Sunday, April 01, 2007

Building a Tag Cloud with Python

I first saw a Tag cloud on CNET News, about two years ago, when I worked at CNET. My initial reaction to it was "Wow! This is soooo cool!". I was curious about how they did it, so not being part of the news team, I had no idea where to look for the code, so I asked around and learned that this was a feed from the data warehouse guys, and that all the News site did was to pop this component into their pages. Not knowing much about the data warehousing team at that point, and not being curious enough to start, I mentally filed this off as a possible "to-do" for the future.

Since then, I have seen Tag Clouds on various web sites, and I have always found them quite useful as a consolidated indicator of the content that the site offers. Apparently they are more ubiquitous than I thought, since Jeffrey Zeldman thinks that Tag Clouds are the new mullets, because they seem to be everywhere. More recently, however, some of us got to talking about link clouds in general, so I thought I'll revisit this subject.

This time around, I found Pete Freitag's How to make a Tag Cloud article, which details one very simple way of building a tag cloud. I used these directions to write a Python script that takes a pipe-delimited text file containing the tags on my blog and their frequency and produces the HTML for a tag cloud component that I can then insert into my page. I had initially hoped to experiment a little with the presentation, but I ended up quite happy with what I got. So there is nothing really new here, except that it's a Python implementation instead of a CFML implementation.

Here is the Python code I wrote. The code is commented and should not be too hard to follow.
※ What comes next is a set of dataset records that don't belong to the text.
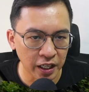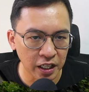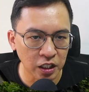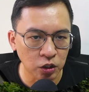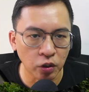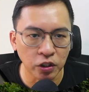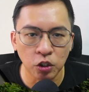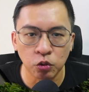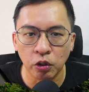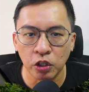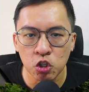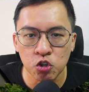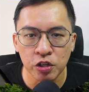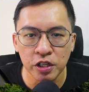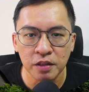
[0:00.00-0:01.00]

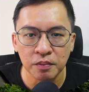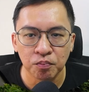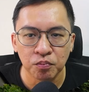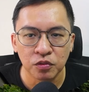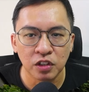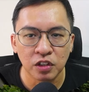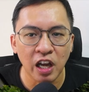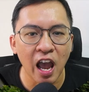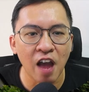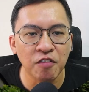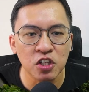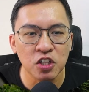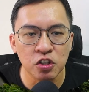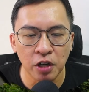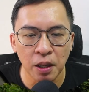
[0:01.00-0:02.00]
2023, the average
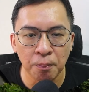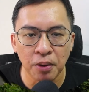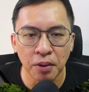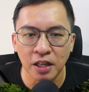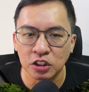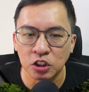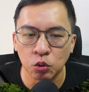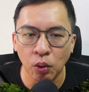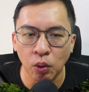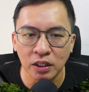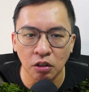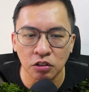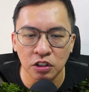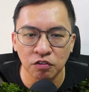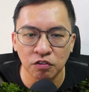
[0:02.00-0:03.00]
selling price is
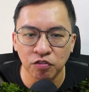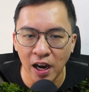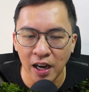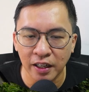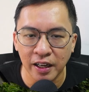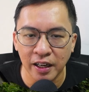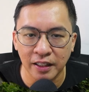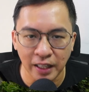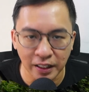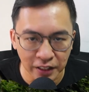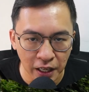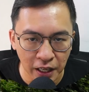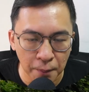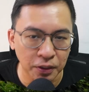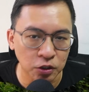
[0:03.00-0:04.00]

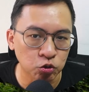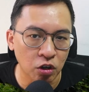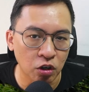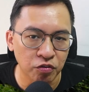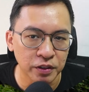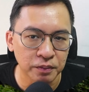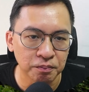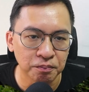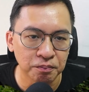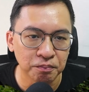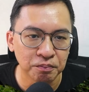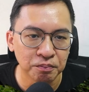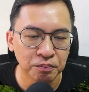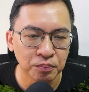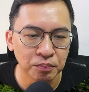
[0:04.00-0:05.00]
$1,598 per square feet.
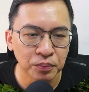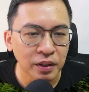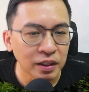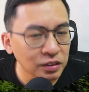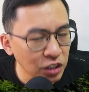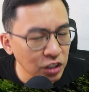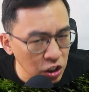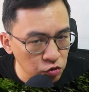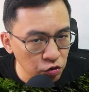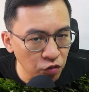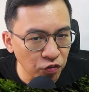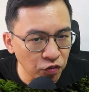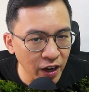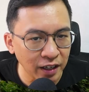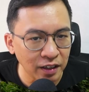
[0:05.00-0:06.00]
This
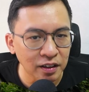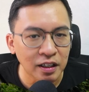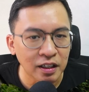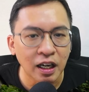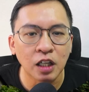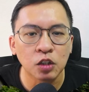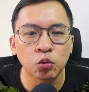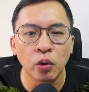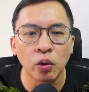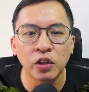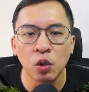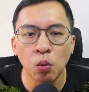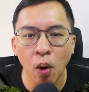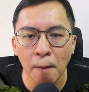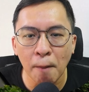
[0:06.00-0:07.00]
reflects a
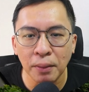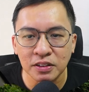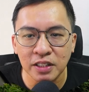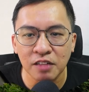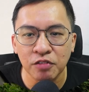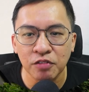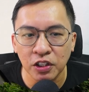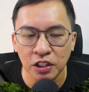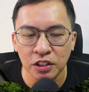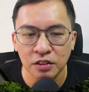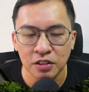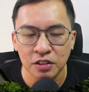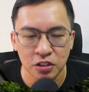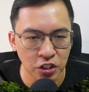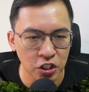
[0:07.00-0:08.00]
21% return
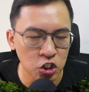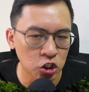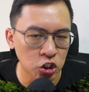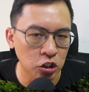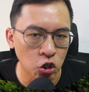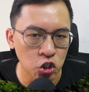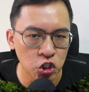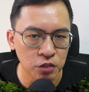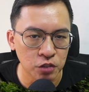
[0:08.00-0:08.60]
since launch.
As mentioned earlier, it uses Pete Freitag's algorithm, which is nicely described in his blog article, so refer to it if you don't understand something.

 1
 2
 3
 4
 5
 6
 7
 8
 9
10
11
12
13
14
15
16
17
18
19
20
21
22
23
24
25
26
27
28
29
30
31
32
33
34
35
36
37
38
39
40
41
42
43
44
45
46
47
48
49
50
51
52
53
54
55
56
57
58
59
60
61
62
#!/usr/bin/python
import string

def main():
  # get the list of tags and their frequency from input file
  taglist = getTagListSortedByFrequency('tags.txt')
  # find max and min frequency
  ranges = getRanges(taglist)
  # write out results to output, tags are written out alphabetically
  # with size indicating the relative frequency of their occurence
  writeCloud(taglist, ranges, 'tags.html')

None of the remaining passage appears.